On Not Conflating Open Data (OD) With Open Access (OA)

Anon: I hope you don?t mind my asking you for guidance ? I follow the IR list and you are obviously expert in this area. I am having a debate with a colleague who argues that forcing researchers to give up their data to archives and repositories breeches their autonomy and control over intellectual property.  He goes so far as to position the entire open access movement in the camp of the neoliberal agenda of commodifying knowledge for capitalist dominated state authority (at the expense of researchers ? often very junior team members ? who actually create the data).“.

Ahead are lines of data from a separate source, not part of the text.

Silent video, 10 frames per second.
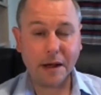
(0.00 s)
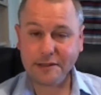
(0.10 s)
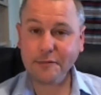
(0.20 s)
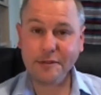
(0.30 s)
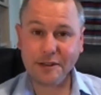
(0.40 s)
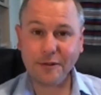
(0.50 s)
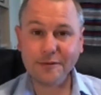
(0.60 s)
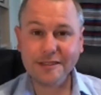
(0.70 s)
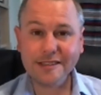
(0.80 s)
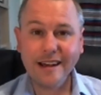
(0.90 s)
better
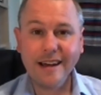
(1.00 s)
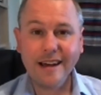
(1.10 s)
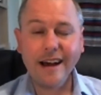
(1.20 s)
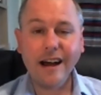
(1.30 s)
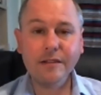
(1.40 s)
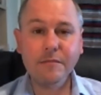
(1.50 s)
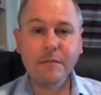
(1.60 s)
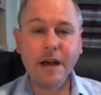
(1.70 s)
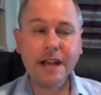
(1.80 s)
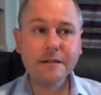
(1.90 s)
results,
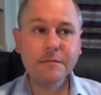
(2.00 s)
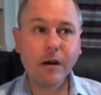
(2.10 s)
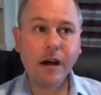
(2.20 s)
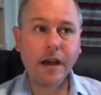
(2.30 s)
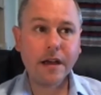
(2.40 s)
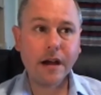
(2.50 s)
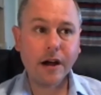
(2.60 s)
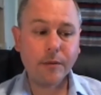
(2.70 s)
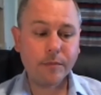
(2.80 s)
and made my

It is important to distinguish OA (Open Access to refereed research journal articles) from Open Data (Open Access to research data, OD).

All researchers, without exception, want to maximise access to their refereed research findings as soon as they are accepted for publication by a refereed journal, in order to maximise their uptake, usage and impact. Otherwise they would not be providing access to them, by publishing them. The impact of their research findings is what their careers, as well as research progress, are all about.

But raw data are not research findings until they have been data-mined and analysed. Hence, by the same token (except in rare exceptions), researchers are not merely data-gatherers, collecting data so that others can go on to do the data-mining and analysis: In science especially, their data-collection is driven by their theories, and their attempts to test and validate them. In the humanities too, the intellectual contributions are rarely databases themselves; the scholarly contributions are the author’s analysis and interpretation of their data — and these are often reported in books (long in the writing), which are not part of OA’s primary target content, because books are definitely not all or mostly giveaway content, written solely to maximise their uptake, usage and impact (at least not yet). [See Figure, below.]

In short, with good reason, OD is not immediate, exception-free author give-away content, whereas OA is. It may be reasonable, when data-gathering is funded, that the funders stipulate how long the data may be held for exclusive data-analysis by the fundee, before it must be made openly accessible. But, in general, primary research data — just like books, software, audio, video, and unrefereed research — are not amenable to OA mandates because there may be good reasons why their creators do not wish to make them OA, at least not immediately. Indeed, that is the reason that all OA mandates, whether by funders or universities, are very specifically restricted to refereed research journal publications.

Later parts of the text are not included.